Последнее замечание требовало небольшого пояснения.
Дело было в том, что отец наместник питал небольшую и вполне, в общем-то, простительную страсть к разного рода домашним безделушкам, то есть ко всем этим мраморным слоникам, русалкам, фарфоровым чашечкам, ко всей этой посудной мелочи и статуэткам, которые смотрели на тебя из всех углов наместничьих покоев и словно приглашали вернуться назад, в давно ушедшее детство, которое прятали за собой все эти стеклянные и фарфоровые чудеса. Страсть эта была, повторяю, совсем безобидная, но все же это была страсть, с которой Маркелл, как настоящий монах, пытался бороться и иногда даже вполне удачно.
«Вот ведь умеют делать, – говорил отец наместник, когда очередная финтифлюшка занимала свое место среди прочих достойных бутылочек и статуэток. – Хоть и католики, а умеют».
«Протестанты, – поправлял его Маркелл. – Тут написано – Ганновер. Значит, это протестанты».
«А ты смиряйся, – сердито говорил отец наместник, не любивший, чтобы его поправляли, тем более, чтобы это делал какой-то там келейник. – Ишь, тоже мне, специалист нашелся. Лучше «Отче наш» про себя прочитай. Все больше толку будет».
Судьба этой протестантской финтифлюшки, впрочем, была печальна, как и судьба многих стеклянных предметов, которые попадали рано или поздно в руки Маркелла. Вытирая как-то с полки пыль, Маркелл случайно задел это протестантское чудо, которое нет, чтобы упасть самому, так еще потянуло за собой все прочие стеклянные чудеса: все эти разноцветные фигурки, глиняные колокольчики и фарфоровые тарелочки, с которых уже никто и никогда не будет есть. Последним со страшным грохотом упал и разбился стеклянный подносик, на котором был изображен Александр Сергеевич Пушкин, стоящий на берегу моря.
Вышедший на шум из внутренних покоев игумен остановился и, посмотрев на масштабы разрушений, тяжело вздохнул и сказал:
«Триста утренних земных поклонов».
И вздохнув, добавил:
«И триста вечерних».
Так, во всяком случае, рассказывал сам Маркелл, демонстрируя свежие следы от падения с лестницы.
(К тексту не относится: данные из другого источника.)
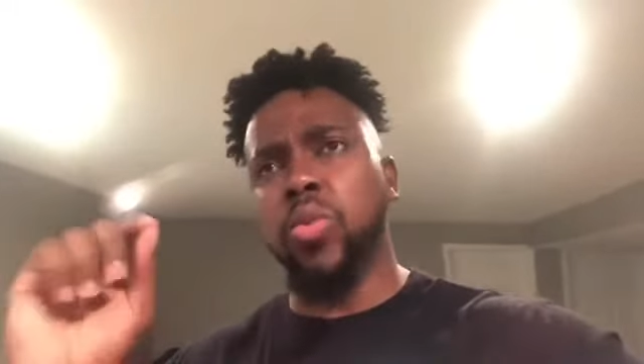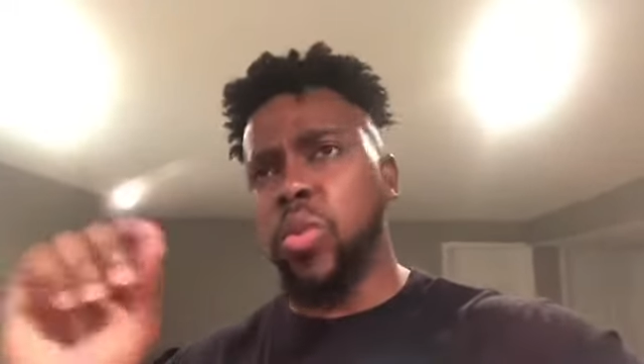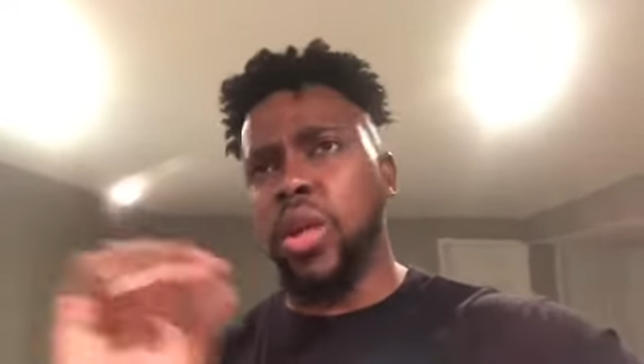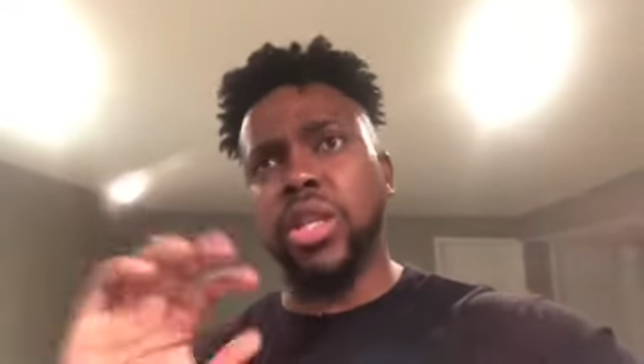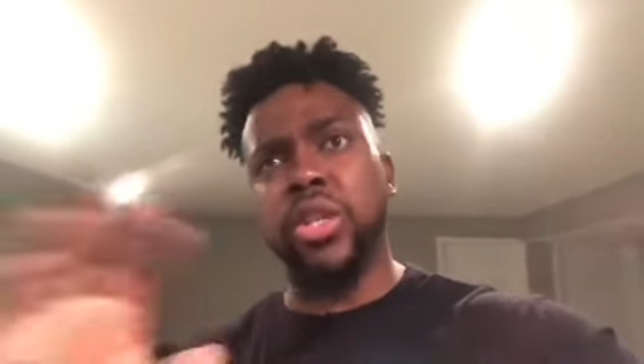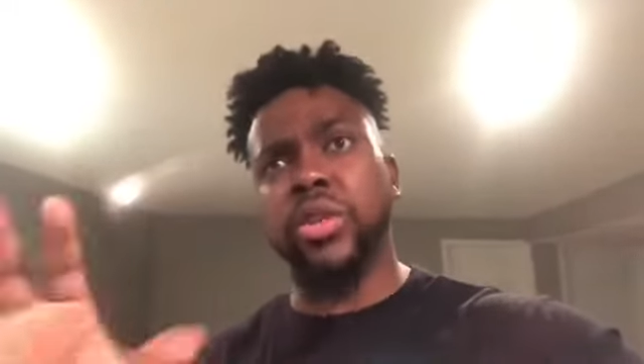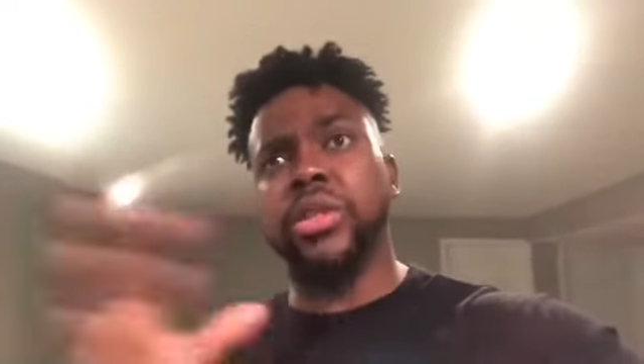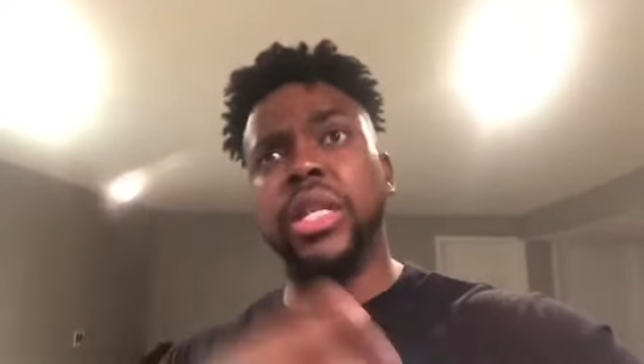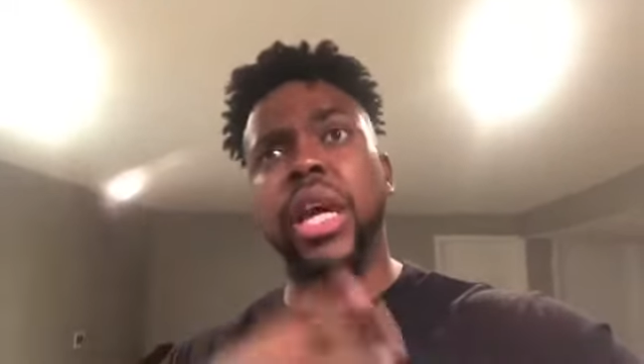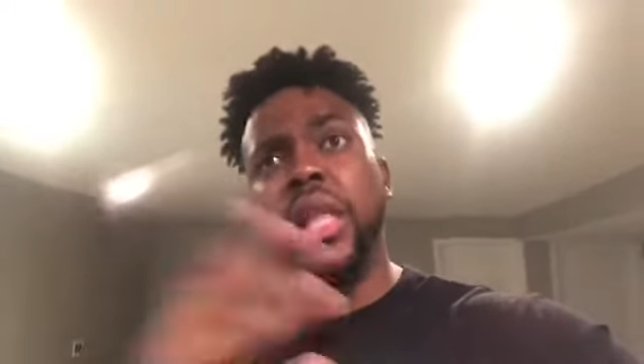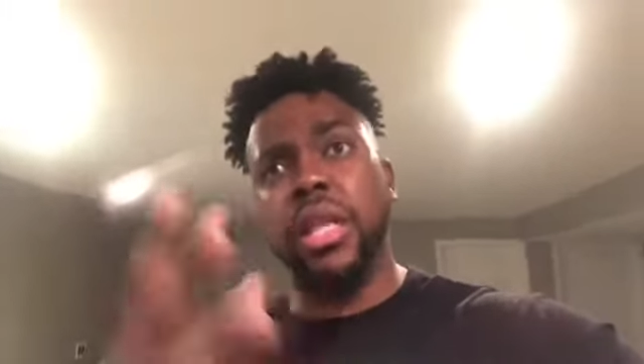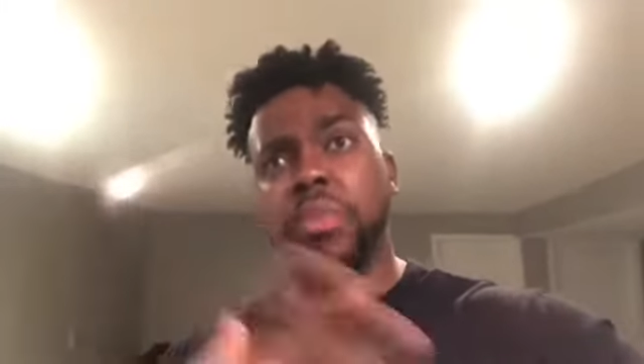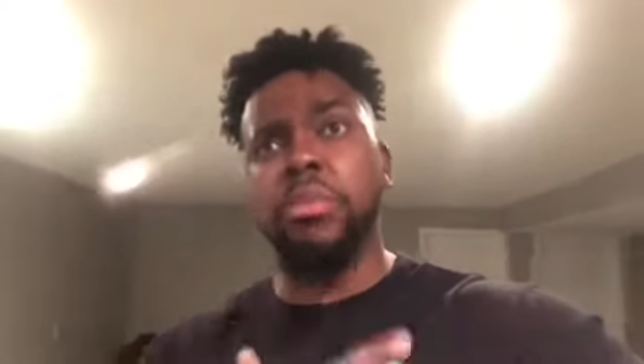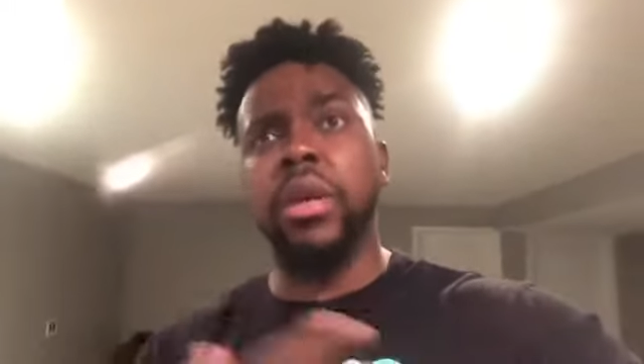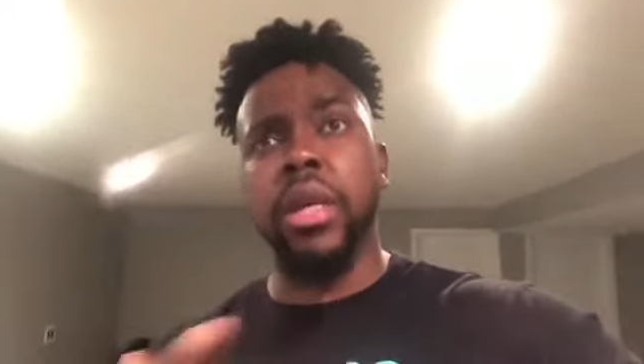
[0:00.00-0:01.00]
what you're
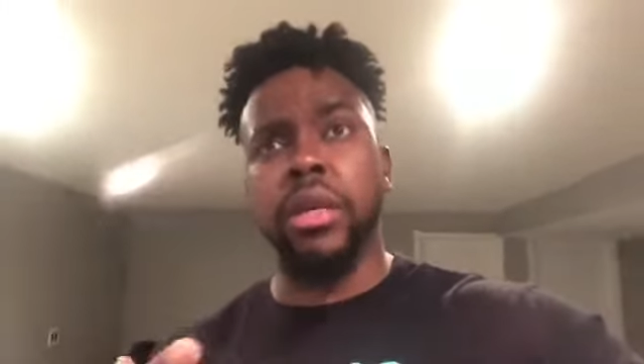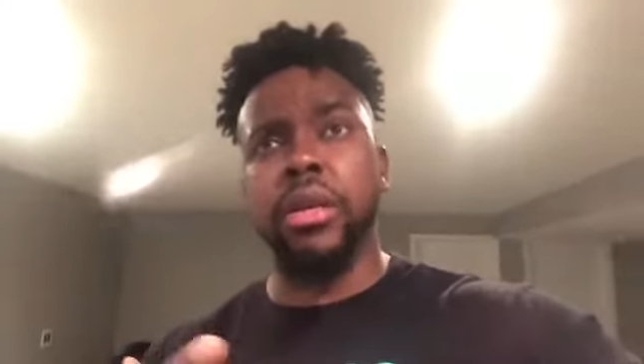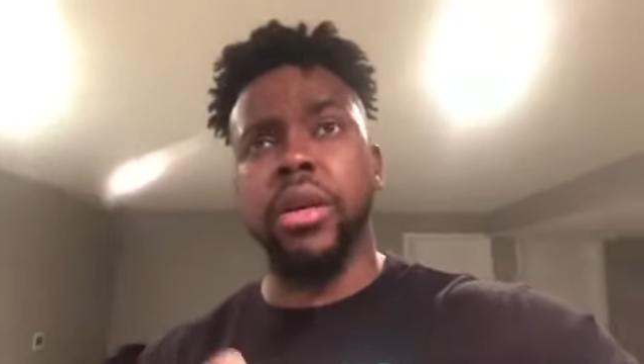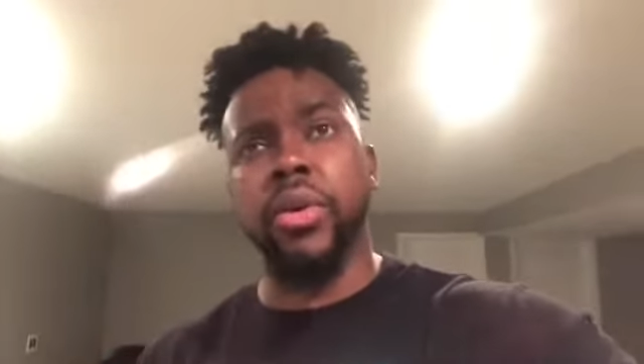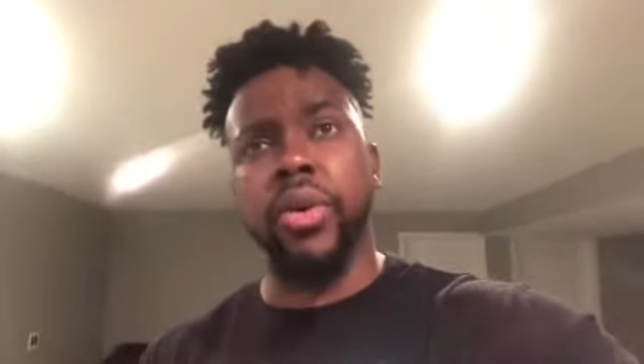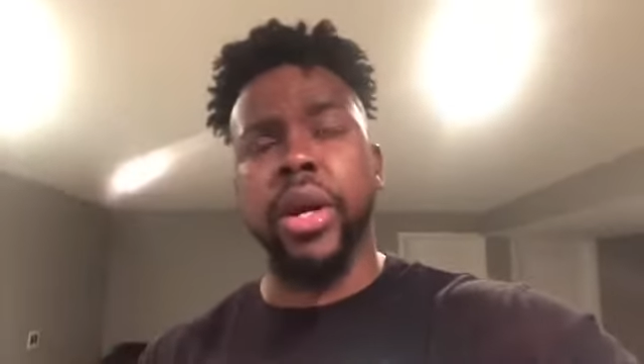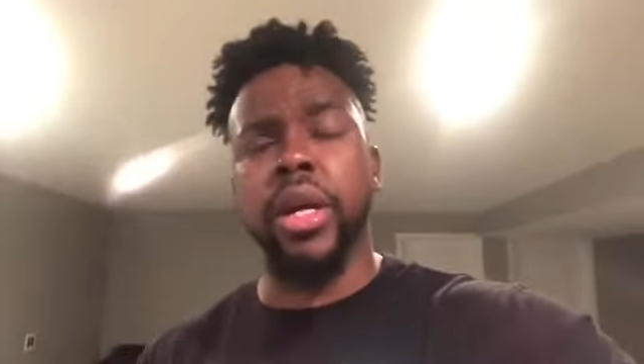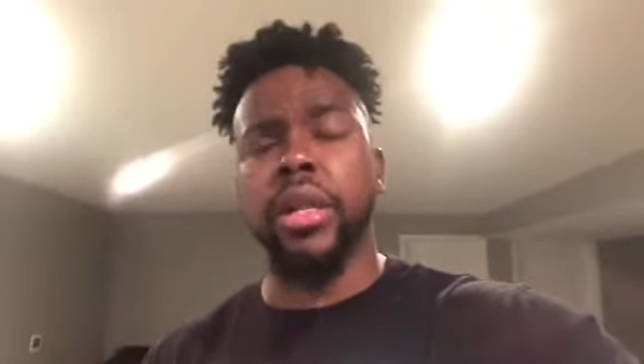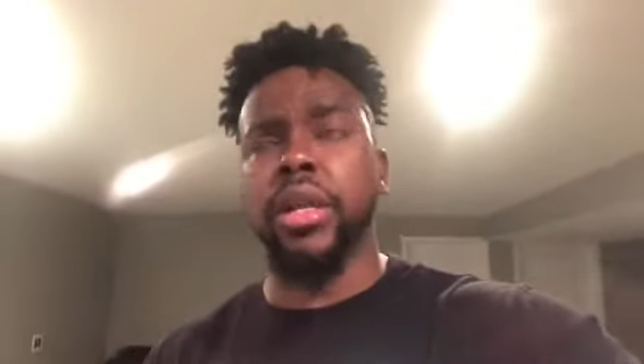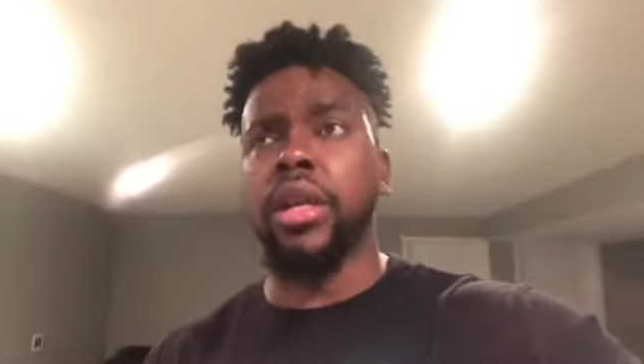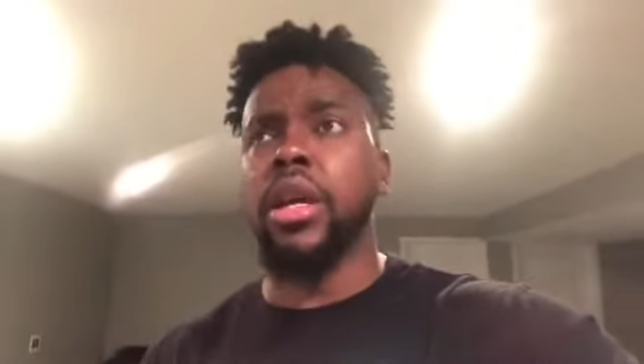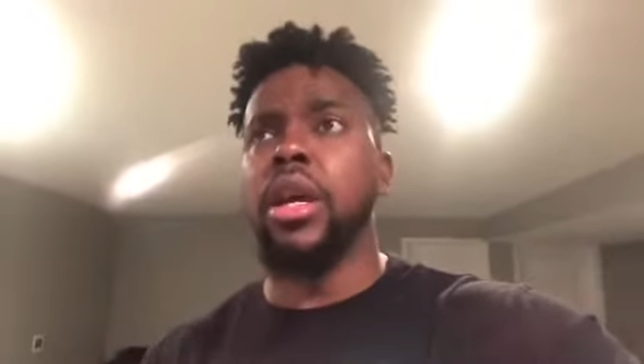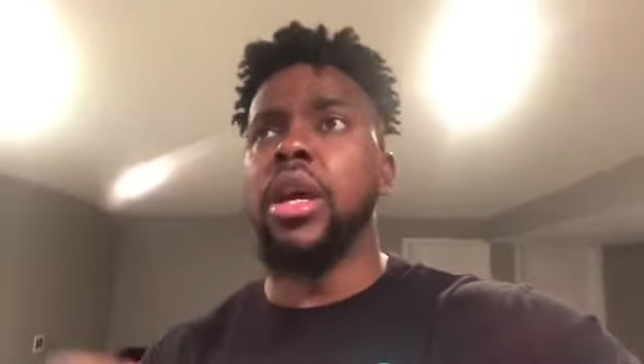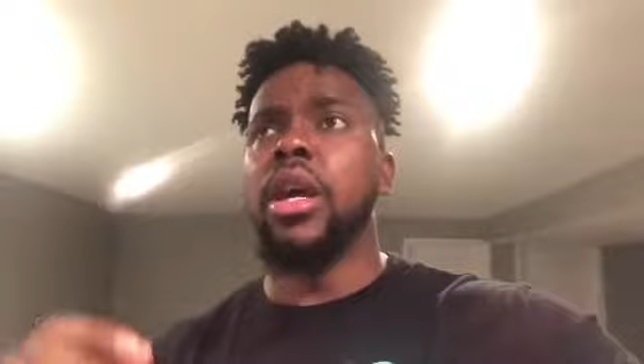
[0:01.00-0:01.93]
telling me correctly.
16. Чем может быть чревато желание путешествовать
Случилось мне однажды прогуливаться по Луговке в районе часовенки с давно покосившимся крестом. Дело шло к обеду, и я уже собирался поворачивать в сторону дома, как вдруг увидел Маркелла, который выходил из часовни и при этом с таким довольным лицом, словно ему, наконец, удалось что-то не слишком приличное, с которым теперь было покончено, так что в пору было радоваться и улыбаться.
Заметив меня, Маркелл попытался по обыкновению сделать постное лицо, что он делал всякий раз, когда вспоминал о своем монашестве. Затем он подошел ко мне и опять-таки по-монашески сдержано поздоровался.
Впрочем, его хватило ненадолго. Уже через минуту он смеялся и рассказывал о монастырских делах, в которых – оставаясь человеком глубоко верующим – всегда умел найти смешные стороны.
Потом мы пошли к святому источнику и вволю повалялись там на уже высокой июньской траве, глядя на высокое небо и слушая, как журчит луговский ручей.
– А ты чего не на обеде? – спросил я, почувствовав, наконец, голод.
– Я с сегодняшнего дня в отпуску, – ответил Маркелл.
– Тогда почему не уезжаешь? – спросил я, чувствуя, что тут, пожалуй, скрывается что-то любопытное.
Услышав мой вопрос, Маркелл сразу поскучнел, глубоко вздохнул и посмотрел в сторону монастыря. Однако на вопрос мой ответил, взяв с меня слово никому об этом покамест не рассказывать.
– Дело в том, что один человек тоже собирается в Петербург, – немного смущенно сказал Маркелл и засмеялся. – Ну, вы понимаете.